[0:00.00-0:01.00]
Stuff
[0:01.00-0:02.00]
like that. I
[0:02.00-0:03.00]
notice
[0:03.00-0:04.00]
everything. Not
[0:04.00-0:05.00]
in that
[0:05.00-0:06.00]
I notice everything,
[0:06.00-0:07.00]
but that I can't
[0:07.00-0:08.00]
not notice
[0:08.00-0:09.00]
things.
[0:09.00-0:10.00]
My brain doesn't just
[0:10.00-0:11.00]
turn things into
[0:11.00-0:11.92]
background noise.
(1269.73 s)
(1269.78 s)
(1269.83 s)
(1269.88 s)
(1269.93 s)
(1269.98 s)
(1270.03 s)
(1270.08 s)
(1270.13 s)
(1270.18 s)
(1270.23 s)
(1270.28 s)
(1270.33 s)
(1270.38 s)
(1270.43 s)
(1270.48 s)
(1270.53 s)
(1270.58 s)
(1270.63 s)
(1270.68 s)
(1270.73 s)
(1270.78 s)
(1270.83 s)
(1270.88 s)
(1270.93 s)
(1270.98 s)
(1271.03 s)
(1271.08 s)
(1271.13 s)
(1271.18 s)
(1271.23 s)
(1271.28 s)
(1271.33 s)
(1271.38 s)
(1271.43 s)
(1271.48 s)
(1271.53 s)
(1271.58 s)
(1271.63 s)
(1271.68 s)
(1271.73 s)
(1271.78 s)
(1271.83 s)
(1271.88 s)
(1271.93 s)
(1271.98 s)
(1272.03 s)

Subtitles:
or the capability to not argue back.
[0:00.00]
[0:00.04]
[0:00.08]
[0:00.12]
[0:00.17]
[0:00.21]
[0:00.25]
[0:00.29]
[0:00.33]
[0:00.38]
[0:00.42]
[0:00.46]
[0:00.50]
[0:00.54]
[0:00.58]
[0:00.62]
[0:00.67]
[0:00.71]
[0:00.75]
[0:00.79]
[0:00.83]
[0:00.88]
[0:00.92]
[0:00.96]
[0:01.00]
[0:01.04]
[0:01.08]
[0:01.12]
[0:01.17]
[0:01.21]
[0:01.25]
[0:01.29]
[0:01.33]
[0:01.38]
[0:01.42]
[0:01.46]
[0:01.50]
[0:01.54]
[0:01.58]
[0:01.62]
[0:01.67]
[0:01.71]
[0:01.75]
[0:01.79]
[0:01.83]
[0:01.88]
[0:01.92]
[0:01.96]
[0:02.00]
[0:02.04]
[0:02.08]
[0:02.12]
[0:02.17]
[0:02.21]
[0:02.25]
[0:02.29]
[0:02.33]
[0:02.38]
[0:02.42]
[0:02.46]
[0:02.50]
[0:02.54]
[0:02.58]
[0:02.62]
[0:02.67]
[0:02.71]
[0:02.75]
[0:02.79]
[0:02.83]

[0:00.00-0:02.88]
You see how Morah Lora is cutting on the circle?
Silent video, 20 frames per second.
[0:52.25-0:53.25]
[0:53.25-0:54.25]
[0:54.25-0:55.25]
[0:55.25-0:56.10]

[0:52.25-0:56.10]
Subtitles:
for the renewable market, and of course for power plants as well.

- - - - -

WHAT IS NEEDED: After reading the listing, copy it out exactly and in full.

ANSWER AREA:
[0:00.00-0:01.00]
Stuff
[0:01.00-0:02.00]
like that. I
[0:02.00-0:03.00]
notice
[0:03.00-0:04.00]
everything. Not
[0:04.00-0:05.00]
in that
[0:05.00-0:06.00]
I notice everything,
[0:06.00-0:07.00]
but that I can't
[0:07.00-0:08.00]
not notice
[0:08.00-0:09.00]
things.
[0:09.00-0:10.00]
My brain doesn't just
[0:10.00-0:11.00]
turn things into
[0:11.00-0:11.92]
background noise.
(1269.73 s)
(1269.78 s)
(1269.83 s)
(1269.88 s)
(1269.93 s)
(1269.98 s)
(1270.03 s)
(1270.08 s)
(1270.13 s)
(1270.18 s)
(1270.23 s)
(1270.28 s)
(1270.33 s)
(1270.38 s)
(1270.43 s)
(1270.48 s)
(1270.53 s)
(1270.58 s)
(1270.63 s)
(1270.68 s)
(1270.73 s)
(1270.78 s)
(1270.83 s)
(1270.88 s)
(1270.93 s)
(1270.98 s)
(1271.03 s)
(1271.08 s)
(1271.13 s)
(1271.18 s)
(1271.23 s)
(1271.28 s)
(1271.33 s)
(1271.38 s)
(1271.43 s)
(1271.48 s)
(1271.53 s)
(1271.58 s)
(1271.63 s)
(1271.68 s)
(1271.73 s)
(1271.78 s)
(1271.83 s)
(1271.88 s)
(1271.93 s)
(1271.98 s)
(1272.03 s)

Subtitles:
or the capability to not argue back.
[0:00.00]
[0:00.04]
[0:00.08]
[0:00.12]
[0:00.17]
[0:00.21]
[0:00.25]
[0:00.29]
[0:00.33]
[0:00.38]
[0:00.42]
[0:00.46]
[0:00.50]
[0:00.54]
[0:00.58]
[0:00.62]
[0:00.67]
[0:00.71]
[0:00.75]
[0:00.79]
[0:00.83]
[0:00.88]
[0:00.92]
[0:00.96]
[0:01.00]
[0:01.04]
[0:01.08]
[0:01.12]
[0:01.17]
[0:01.21]
[0:01.25]
[0:01.29]
[0:01.33]
[0:01.38]
[0:01.42]
[0:01.46]
[0:01.50]
[0:01.54]
[0:01.58]
[0:01.62]
[0:01.67]
[0:01.71]
[0:01.75]
[0:01.79]
[0:01.83]
[0:01.88]
[0:01.92]
[0:01.96]
[0:02.00]
[0:02.04]
[0:02.08]
[0:02.12]
[0:02.17]
[0:02.21]
[0:02.25]
[0:02.29]
[0:02.33]
[0:02.38]
[0:02.42]
[0:02.46]
[0:02.50]
[0:02.54]
[0:02.58]
[0:02.62]
[0:02.67]
[0:02.71]
[0:02.75]
[0:02.79]
[0:02.83]

[0:00.00-0:02.88]
You see how Morah Lora is cutting on the circle?
Silent video, 20 frames per second.
[0:52.25-0:53.25]
[0:53.25-0:54.25]
[0:54.25-0:55.25]
[0:55.25-0:56.10]

[0:52.25-0:56.10]
Subtitles:
for the renewable market, and of course for power plants as well.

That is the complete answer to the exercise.